The task:
Output an exact reproduction of the data.

Material for the task:
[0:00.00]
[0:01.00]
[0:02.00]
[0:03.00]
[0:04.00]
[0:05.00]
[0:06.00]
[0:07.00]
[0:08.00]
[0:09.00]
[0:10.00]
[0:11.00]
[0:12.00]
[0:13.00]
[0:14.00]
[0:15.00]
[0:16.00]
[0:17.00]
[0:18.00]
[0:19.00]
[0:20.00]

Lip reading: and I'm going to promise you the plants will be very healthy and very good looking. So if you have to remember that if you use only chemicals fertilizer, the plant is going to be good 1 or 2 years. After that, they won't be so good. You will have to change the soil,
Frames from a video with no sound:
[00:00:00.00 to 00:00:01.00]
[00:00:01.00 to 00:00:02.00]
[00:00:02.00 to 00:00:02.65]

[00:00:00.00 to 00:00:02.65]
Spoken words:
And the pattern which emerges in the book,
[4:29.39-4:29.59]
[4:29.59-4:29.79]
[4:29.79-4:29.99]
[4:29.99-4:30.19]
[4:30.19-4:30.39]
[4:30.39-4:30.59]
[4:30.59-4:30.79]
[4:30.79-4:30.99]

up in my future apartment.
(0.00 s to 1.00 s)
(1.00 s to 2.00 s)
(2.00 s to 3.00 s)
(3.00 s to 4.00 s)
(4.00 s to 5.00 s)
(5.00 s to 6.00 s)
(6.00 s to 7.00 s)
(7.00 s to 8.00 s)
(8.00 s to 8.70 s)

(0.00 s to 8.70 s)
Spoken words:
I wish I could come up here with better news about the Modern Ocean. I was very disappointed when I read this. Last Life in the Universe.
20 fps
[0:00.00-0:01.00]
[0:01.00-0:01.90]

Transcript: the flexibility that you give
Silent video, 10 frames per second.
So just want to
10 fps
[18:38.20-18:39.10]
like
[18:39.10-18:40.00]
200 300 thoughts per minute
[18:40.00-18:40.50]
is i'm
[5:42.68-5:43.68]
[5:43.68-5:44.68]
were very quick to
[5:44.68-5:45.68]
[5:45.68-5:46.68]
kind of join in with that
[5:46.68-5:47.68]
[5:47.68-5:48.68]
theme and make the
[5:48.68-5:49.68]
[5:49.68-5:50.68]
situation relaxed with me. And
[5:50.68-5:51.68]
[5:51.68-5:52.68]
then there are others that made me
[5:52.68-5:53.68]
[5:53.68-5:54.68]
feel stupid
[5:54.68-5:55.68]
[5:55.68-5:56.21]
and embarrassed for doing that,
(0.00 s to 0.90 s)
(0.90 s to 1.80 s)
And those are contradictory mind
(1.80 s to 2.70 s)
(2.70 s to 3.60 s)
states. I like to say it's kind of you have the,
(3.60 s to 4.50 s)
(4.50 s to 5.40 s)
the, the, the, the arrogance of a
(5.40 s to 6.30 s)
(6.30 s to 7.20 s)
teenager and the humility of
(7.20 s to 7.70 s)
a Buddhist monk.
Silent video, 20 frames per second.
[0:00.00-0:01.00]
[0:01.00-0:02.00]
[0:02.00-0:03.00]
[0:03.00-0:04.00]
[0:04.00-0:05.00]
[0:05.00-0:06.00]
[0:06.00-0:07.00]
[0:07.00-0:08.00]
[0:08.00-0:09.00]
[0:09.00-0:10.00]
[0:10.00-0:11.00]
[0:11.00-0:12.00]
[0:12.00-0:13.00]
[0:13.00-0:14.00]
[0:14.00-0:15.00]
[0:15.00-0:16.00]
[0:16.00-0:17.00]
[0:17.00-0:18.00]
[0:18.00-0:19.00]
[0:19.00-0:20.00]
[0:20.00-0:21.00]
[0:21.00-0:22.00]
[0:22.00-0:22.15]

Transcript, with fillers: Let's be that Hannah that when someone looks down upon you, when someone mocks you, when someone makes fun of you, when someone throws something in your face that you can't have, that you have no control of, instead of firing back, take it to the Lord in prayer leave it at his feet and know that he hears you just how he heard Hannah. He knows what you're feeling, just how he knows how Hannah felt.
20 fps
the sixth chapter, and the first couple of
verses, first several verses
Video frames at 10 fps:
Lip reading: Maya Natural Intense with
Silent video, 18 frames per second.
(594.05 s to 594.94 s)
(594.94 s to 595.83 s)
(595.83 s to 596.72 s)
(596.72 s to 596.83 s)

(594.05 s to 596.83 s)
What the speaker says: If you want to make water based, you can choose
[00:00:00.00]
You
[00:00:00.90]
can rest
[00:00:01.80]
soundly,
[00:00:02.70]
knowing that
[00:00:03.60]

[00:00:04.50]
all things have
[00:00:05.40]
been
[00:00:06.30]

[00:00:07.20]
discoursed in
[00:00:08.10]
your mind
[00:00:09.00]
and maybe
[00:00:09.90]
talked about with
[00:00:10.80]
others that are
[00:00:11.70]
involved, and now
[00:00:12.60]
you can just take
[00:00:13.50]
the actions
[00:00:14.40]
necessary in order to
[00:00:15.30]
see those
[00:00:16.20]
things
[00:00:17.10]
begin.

Answer to the problem:
[0:00.00]
[0:01.00]
[0:02.00]
[0:03.00]
[0:04.00]
[0:05.00]
[0:06.00]
[0:07.00]
[0:08.00]
[0:09.00]
[0:10.00]
[0:11.00]
[0:12.00]
[0:13.00]
[0:14.00]
[0:15.00]
[0:16.00]
[0:17.00]
[0:18.00]
[0:19.00]
[0:20.00]

Lip reading: and I'm going to promise you the plants will be very healthy and very good looking. So if you have to remember that if you use only chemicals fertilizer, the plant is going to be good 1 or 2 years. After that, they won't be so good. You will have to change the soil,
Frames from a video with no sound:
[00:00:00.00 to 00:00:01.00]
[00:00:01.00 to 00:00:02.00]
[00:00:02.00 to 00:00:02.65]

[00:00:00.00 to 00:00:02.65]
Spoken words:
And the pattern which emerges in the book,
[4:29.39-4:29.59]
[4:29.59-4:29.79]
[4:29.79-4:29.99]
[4:29.99-4:30.19]
[4:30.19-4:30.39]
[4:30.39-4:30.59]
[4:30.59-4:30.79]
[4:30.79-4:30.99]

up in my future apartment.
(0.00 s to 1.00 s)
(1.00 s to 2.00 s)
(2.00 s to 3.00 s)
(3.00 s to 4.00 s)
(4.00 s to 5.00 s)
(5.00 s to 6.00 s)
(6.00 s to 7.00 s)
(7.00 s to 8.00 s)
(8.00 s to 8.70 s)

(0.00 s to 8.70 s)
Spoken words:
I wish I could come up here with better news about the Modern Ocean. I was very disappointed when I read this. Last Life in the Universe.
20 fps
[0:00.00-0:01.00]
[0:01.00-0:01.90]

Transcript: the flexibility that you give
Silent video, 10 frames per second.
So just want to
10 fps
[18:38.20-18:39.10]
like
[18:39.10-18:40.00]
200 300 thoughts per minute
[18:40.00-18:40.50]
is i'm
[5:42.68-5:43.68]
[5:43.68-5:44.68]
were very quick to
[5:44.68-5:45.68]
[5:45.68-5:46.68]
kind of join in with that
[5:46.68-5:47.68]
[5:47.68-5:48.68]
theme and make the
[5:48.68-5:49.68]
[5:49.68-5:50.68]
situation relaxed with me. And
[5:50.68-5:51.68]
[5:51.68-5:52.68]
then there are others that made me
[5:52.68-5:53.68]
[5:53.68-5:54.68]
feel stupid
[5:54.68-5:55.68]
[5:55.68-5:56.21]
and embarrassed for doing that,
(0.00 s to 0.90 s)
(0.90 s to 1.80 s)
And those are contradictory mind
(1.80 s to 2.70 s)
(2.70 s to 3.60 s)
states. I like to say it's kind of you have the,
(3.60 s to 4.50 s)
(4.50 s to 5.40 s)
the, the, the, the arrogance of a
(5.40 s to 6.30 s)
(6.30 s to 7.20 s)
teenager and the humility of
(7.20 s to 7.70 s)
a Buddhist monk.
Silent video, 20 frames per second.
[0:00.00-0:01.00]
[0:01.00-0:02.00]
[0:02.00-0:03.00]
[0:03.00-0:04.00]
[0:04.00-0:05.00]
[0:05.00-0:06.00]
[0:06.00-0:07.00]
[0:07.00-0:08.00]
[0:08.00-0:09.00]
[0:09.00-0:10.00]
[0:10.00-0:11.00]
[0:11.00-0:12.00]
[0:12.00-0:13.00]
[0:13.00-0:14.00]
[0:14.00-0:15.00]
[0:15.00-0:16.00]
[0:16.00-0:17.00]
[0:17.00-0:18.00]
[0:18.00-0:19.00]
[0:19.00-0:20.00]
[0:20.00-0:21.00]
[0:21.00-0:22.00]
[0:22.00-0:22.15]

Transcript, with fillers: Let's be that Hannah that when someone looks down upon you, when someone mocks you, when someone makes fun of you, when someone throws something in your face that you can't have, that you have no control of, instead of firing back, take it to the Lord in prayer leave it at his feet and know that he hears you just how he heard Hannah. He knows what you're feeling, just how he knows how Hannah felt.
20 fps
the sixth chapter, and the first couple of
verses, first several verses
Video frames at 10 fps:
Lip reading: Maya Natural Intense with
Silent video, 18 frames per second.
(594.05 s to 594.94 s)
(594.94 s to 595.83 s)
(595.83 s to 596.72 s)
(596.72 s to 596.83 s)

(594.05 s to 596.83 s)
What the speaker says: If you want to make water based, you can choose
[00:00:00.00]
You
[00:00:00.90]
can rest
[00:00:01.80]
soundly,
[00:00:02.70]
knowing that
[00:00:03.60]

[00:00:04.50]
all things have
[00:00:05.40]
been
[00:00:06.30]

[00:00:07.20]
discoursed in
[00:00:08.10]
your mind
[00:00:09.00]
and maybe
[00:00:09.90]
talked about with
[00:00:10.80]
others that are
[00:00:11.70]
involved, and now
[00:00:12.60]
you can just take
[00:00:13.50]
the actions
[00:00:14.40]
necessary in order to
[00:00:15.30]
see those
[00:00:16.20]
things
[00:00:17.10]
begin.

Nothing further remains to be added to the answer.